Mariene é mãe solteira de cinco filhos, mantém uma carreira eclética há 20 anos e segurou todas essas tristezas por pensar que seria melhor para ambas as partes da sua vida.

“Nunca é melhor. A gente fica achando que vai criar alarde ou manchar a própria imagem, mas esse medo é fruto dos nossos problemas. Ser forte é passar por isso e lutar com voz. As mulheres precisam entender que se um homem dá o segundo grito, se ele xinga… ele bate. Ela precisa pará-lo. E fazer isso é também falar sobre”.

“Ensino meus filhos a não baterem em mulher, a não desrespeitar um ser vivo. É aí que a mudança começa”, ponderou Mariene ao deixar o pedido para que os pais não briguem na frente dos seus filhos e não apresentem nenhum tipo de agressão, seja física ou verbal, principalmente quando na infância deles.

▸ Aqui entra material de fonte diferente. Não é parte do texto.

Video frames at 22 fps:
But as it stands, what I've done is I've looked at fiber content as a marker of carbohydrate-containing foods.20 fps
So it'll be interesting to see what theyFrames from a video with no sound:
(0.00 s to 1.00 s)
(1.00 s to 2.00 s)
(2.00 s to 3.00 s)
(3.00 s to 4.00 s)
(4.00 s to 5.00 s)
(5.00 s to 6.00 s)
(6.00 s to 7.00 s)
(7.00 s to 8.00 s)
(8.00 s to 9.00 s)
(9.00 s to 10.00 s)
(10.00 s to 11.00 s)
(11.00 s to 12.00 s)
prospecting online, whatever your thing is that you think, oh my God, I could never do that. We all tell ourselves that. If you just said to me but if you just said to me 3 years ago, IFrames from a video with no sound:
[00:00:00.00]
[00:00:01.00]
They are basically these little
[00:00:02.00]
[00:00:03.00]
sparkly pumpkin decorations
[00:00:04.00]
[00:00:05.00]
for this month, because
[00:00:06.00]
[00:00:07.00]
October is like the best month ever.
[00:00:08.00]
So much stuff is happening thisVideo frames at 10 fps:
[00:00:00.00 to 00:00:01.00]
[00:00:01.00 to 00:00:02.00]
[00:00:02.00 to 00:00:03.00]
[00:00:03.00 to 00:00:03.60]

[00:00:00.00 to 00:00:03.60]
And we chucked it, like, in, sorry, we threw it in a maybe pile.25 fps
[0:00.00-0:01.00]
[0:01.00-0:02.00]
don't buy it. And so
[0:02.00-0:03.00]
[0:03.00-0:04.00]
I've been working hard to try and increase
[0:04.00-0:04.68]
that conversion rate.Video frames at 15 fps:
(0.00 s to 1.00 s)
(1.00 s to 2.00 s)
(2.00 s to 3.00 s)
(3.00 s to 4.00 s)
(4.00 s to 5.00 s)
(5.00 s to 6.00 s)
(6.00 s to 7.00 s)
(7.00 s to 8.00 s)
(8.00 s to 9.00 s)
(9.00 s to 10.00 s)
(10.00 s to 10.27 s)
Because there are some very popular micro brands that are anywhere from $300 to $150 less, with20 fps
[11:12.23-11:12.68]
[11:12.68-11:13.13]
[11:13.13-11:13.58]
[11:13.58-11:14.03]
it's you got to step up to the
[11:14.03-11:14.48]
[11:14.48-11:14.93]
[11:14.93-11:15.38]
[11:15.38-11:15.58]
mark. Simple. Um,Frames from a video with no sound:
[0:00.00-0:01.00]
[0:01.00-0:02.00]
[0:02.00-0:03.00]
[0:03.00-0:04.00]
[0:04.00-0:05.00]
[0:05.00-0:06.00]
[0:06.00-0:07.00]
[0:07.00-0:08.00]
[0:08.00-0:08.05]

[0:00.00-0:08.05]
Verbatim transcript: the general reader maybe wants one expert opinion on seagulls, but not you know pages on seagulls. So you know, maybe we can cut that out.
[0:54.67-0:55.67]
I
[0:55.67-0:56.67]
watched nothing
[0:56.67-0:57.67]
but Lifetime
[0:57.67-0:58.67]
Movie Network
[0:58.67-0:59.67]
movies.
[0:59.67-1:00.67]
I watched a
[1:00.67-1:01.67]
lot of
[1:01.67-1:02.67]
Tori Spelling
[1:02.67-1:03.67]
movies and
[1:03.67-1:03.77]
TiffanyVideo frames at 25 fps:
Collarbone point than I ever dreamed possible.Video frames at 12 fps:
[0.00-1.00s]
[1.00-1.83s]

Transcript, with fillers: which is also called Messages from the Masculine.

“Quantas mulheres deixam de ter prazer sexual por traumas? Quantas mulheres vivem com base em tabus e aceitações absurdas? Elas não são culpadas de nada disso. Quero que os jovens lembrem disso e tenham orgulho da cultura deles, da história da MPB, do estado onde moram, do país, da cor, do gênero. São tantos preconceitos, tantas mortes, e os índices não baixam”.

Tragédias ao lado
Em tons indignados e lágrimas presas na garganta, a atriz ainda revelou mais um caso que acompanhou de perto. “Uma amiga minha foi morta pelo marido e ele criou todos os filhos deles depois. Mesmo quando descobriram que ele foi o culpado, nada aconteceu”.

“Na Bahia sei que lutam muito. Temos advogadas justiceiras, mas precisamos não precisar que elas passem por esses absurdos, que elas tenham que defender o que deveria ser defendido em casa. Os homens precisam entender que hoje não somos mais vítimas do silêncio e da culpa errada”.

“Empoderamento é dar conta do poder que você tem de ser única e merecedora. Peço que as mulheres lembrem outras mulheres sobre isso. Amor gera amor. Violência só gera morte, seja ou não literal. Quem ama não faz com o outro o que não gostaria de receber”.